WHAT IS BEING ASKED :: Repeat, word for word and with nothing added, each line from the one containing "[2:53.61-2:54.61]" to the final line of the data, keeping both ends. Pictures are not part of the copy.

[Data entries]
..........

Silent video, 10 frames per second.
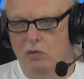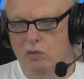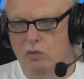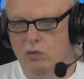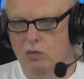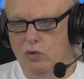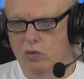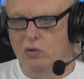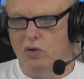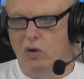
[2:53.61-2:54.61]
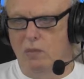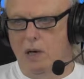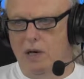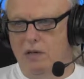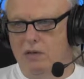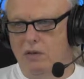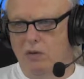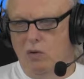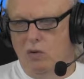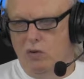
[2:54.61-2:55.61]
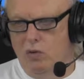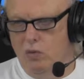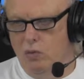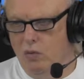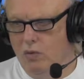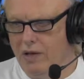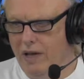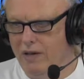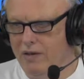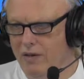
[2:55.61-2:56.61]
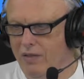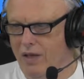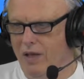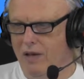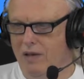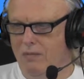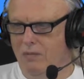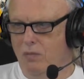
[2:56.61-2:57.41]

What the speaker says: use our minds in order to get there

..........

EXERCISE RESPONSE ::
[2:53.61-2:54.61]
[2:54.61-2:55.61]
[2:55.61-2:56.61]
[2:56.61-2:57.41]

What the speaker says: use our minds in order to get there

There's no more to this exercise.